Can you pick out any specific records you've made that you're particularly proud of?
I'm proud of them all, otherwise I wouldn't have let them out of the studio! But I guess there are some milestones such as the Skid Row album, Extreme, Ozzy ... and then I did the last two Lordi records. The new one is really different, there's no reverb at all on the drums, all the roomyness and extension of sounds comes from compression and distortion. It's different, and I like it a lot.
When you listen to recordings by less experienced engineers, are there common mistakes you hear a lot?
Well, because the DAW:s entered the scene, everybody could afford to record and mix in their bedroom. The one thing I don't like about bedroom recordings is that they're made in a bedroom! Haha. I like to have the whole band playing together where you get the vibe and togetherness. Recording all parts separately doesn't really do it for me. Another thing is there's a lack of background and experience in recording, and the mistakes people make are made up for with compression and other plug-ins.
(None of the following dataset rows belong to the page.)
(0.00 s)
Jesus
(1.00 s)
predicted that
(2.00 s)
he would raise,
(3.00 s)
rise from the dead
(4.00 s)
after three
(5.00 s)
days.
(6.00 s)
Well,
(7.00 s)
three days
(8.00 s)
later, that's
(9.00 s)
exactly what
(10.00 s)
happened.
So the whole dynamic is gone. I tell a lot of young people to go listen to orchestras and other acoustic music—learn what dynamics can be, and use that knowledge in your recordings. I can't stand listening to the over compressed records. They just don't grab you. And then there's the musicians themselves. Since everything can be fixed in the computer, they get lazy. But it's so much better if people just rehearse and make good takes in the first place.
I do a lot pure mix jobs of other people's recordings, but I've never done it the other way around, me recording and someone else mixing. It would just feel very weird to me.
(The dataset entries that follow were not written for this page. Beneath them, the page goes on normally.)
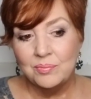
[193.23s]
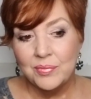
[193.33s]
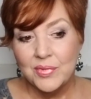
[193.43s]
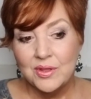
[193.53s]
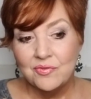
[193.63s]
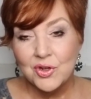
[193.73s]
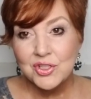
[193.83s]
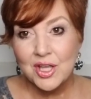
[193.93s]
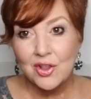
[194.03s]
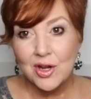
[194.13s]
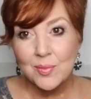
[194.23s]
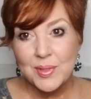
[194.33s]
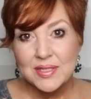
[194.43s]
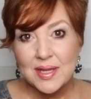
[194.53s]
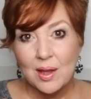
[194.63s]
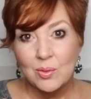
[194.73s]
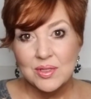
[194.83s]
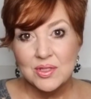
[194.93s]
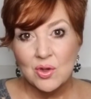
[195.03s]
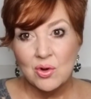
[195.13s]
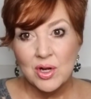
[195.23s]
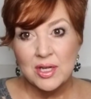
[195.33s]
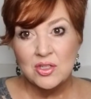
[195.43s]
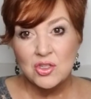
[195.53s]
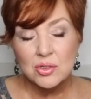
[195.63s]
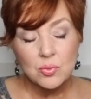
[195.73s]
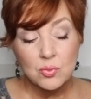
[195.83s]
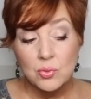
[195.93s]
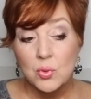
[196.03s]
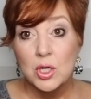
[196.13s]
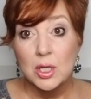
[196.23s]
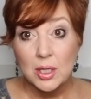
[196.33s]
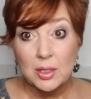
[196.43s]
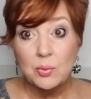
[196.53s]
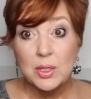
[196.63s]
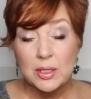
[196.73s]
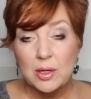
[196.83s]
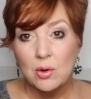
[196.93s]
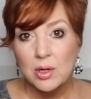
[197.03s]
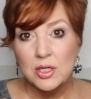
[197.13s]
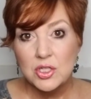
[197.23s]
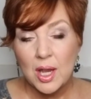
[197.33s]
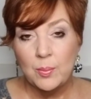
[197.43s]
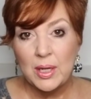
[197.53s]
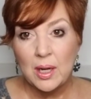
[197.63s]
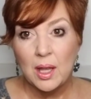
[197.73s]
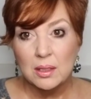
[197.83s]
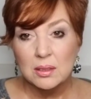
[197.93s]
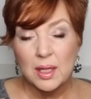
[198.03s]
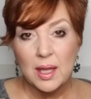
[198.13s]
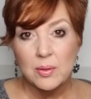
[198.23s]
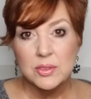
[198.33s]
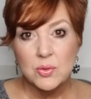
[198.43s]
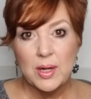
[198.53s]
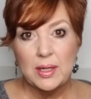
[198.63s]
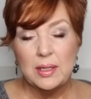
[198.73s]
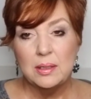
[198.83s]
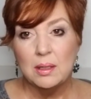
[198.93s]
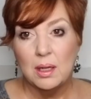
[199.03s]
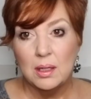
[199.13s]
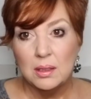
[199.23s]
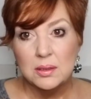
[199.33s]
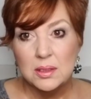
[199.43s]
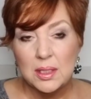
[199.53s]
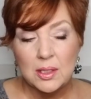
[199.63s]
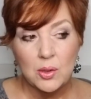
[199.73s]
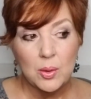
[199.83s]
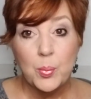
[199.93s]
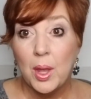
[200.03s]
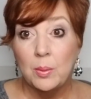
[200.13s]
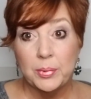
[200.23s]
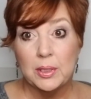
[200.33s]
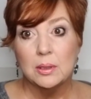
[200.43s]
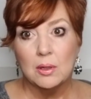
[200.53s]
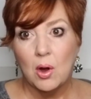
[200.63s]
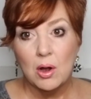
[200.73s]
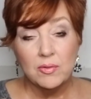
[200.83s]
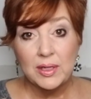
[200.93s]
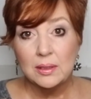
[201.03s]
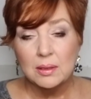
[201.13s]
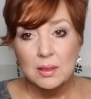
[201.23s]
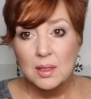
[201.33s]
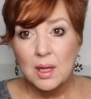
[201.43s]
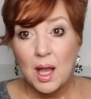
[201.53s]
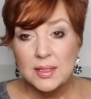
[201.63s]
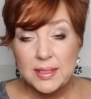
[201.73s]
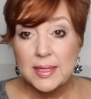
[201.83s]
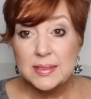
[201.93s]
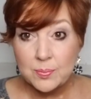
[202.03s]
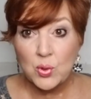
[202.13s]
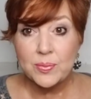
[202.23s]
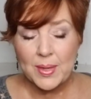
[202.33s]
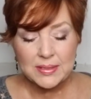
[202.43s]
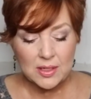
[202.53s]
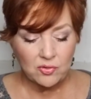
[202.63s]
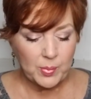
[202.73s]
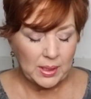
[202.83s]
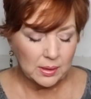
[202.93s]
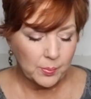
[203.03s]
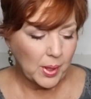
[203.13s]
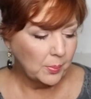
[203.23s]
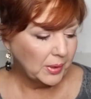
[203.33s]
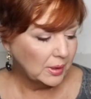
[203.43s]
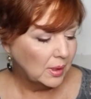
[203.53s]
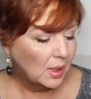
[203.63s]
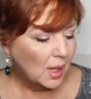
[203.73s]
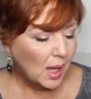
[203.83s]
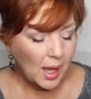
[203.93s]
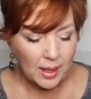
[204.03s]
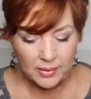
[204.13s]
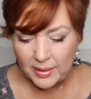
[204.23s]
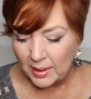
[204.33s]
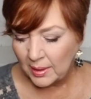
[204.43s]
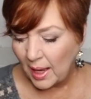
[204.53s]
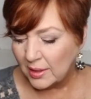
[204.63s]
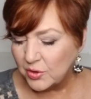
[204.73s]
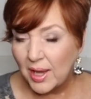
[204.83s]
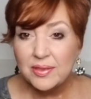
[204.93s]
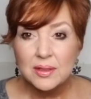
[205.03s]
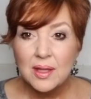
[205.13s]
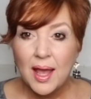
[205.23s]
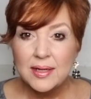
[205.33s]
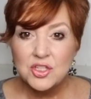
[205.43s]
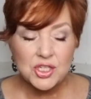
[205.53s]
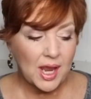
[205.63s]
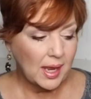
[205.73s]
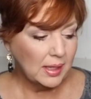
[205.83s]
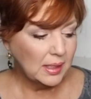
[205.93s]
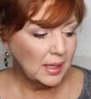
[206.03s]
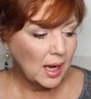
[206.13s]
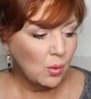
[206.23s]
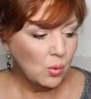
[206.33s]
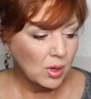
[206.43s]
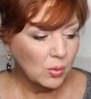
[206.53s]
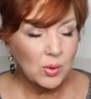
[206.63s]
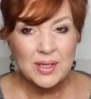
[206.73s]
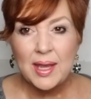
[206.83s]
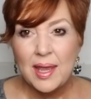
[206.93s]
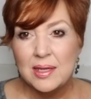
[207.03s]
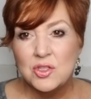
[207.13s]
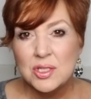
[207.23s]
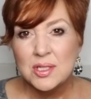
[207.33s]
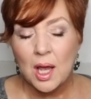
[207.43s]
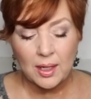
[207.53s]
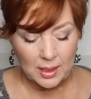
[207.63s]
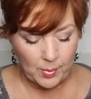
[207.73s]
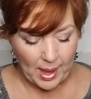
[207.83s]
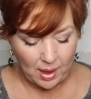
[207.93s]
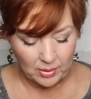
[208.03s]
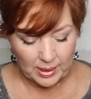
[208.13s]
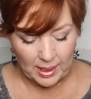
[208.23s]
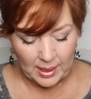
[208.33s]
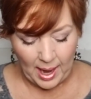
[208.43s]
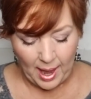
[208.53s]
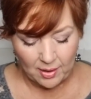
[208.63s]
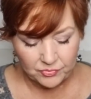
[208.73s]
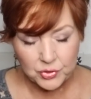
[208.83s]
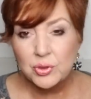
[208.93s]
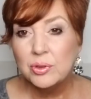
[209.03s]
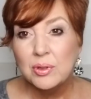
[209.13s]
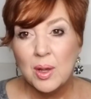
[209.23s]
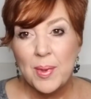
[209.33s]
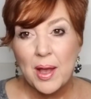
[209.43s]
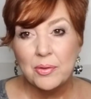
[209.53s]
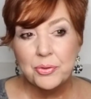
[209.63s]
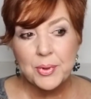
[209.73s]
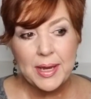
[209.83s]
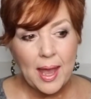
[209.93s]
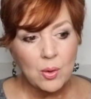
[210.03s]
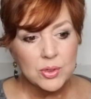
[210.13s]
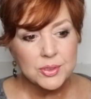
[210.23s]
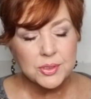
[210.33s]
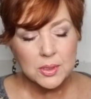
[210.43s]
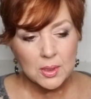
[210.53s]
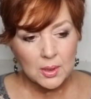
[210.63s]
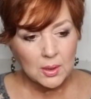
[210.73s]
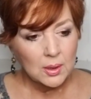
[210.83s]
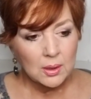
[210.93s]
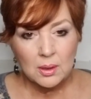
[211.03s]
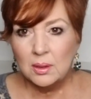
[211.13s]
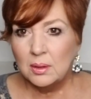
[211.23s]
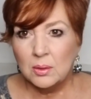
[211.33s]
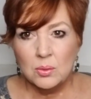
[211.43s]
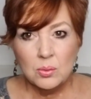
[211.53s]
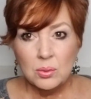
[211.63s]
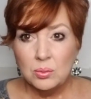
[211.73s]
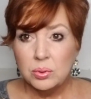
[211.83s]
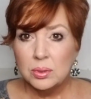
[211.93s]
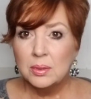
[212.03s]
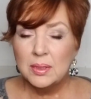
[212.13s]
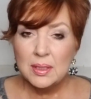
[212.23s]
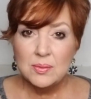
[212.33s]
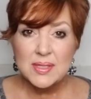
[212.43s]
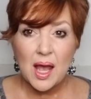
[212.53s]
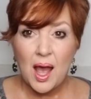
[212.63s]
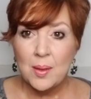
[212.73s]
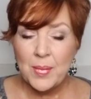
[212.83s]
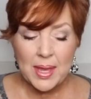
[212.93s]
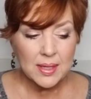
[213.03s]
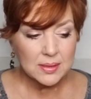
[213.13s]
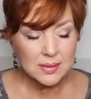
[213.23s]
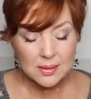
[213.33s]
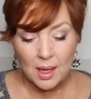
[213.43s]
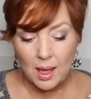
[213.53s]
the first color I picked out was orange, really orange. I mean, I looked like I was ready to enter a pumpkin carving contest with myself being the pumpkin. And then I tried the lightest shade, and I wore it one day just knocking about, and after about 3 hours, whew, it was a hot mess.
You have been doing this for a long time, are there still things you find yourself struggling with?
I wouldn't call it struggle, but every project is different and every musician needs his or her own attention. That's probably the biggest part of producing, it's more important to be a psychologist than being able to read music. So technically, recording is getting easier and easier—you guys make it easier for us!—but it's still difficult to deal with musicians. In a good way, though! It's challenging and exciting, and I guess it's worked out pretty well so far.
And you were actually founding member of the German metal gods Accept?
Yes! I grew up with the singer Udo Dirkschneider and we started the band together. It was called Band X at the time, but it turned into Accept. Udo and I came up with that name. Guitarist Wolf Hoffmann replaced me a while later, which was a good thing. I was never much of a guitar player, but he's totally out there. So instead, I started engineering, and made a few of their recordings. That's actually how I ended up in Nashville, Wolf lived there and they hired me to do their album Predator there. I fell in love with the place and moved!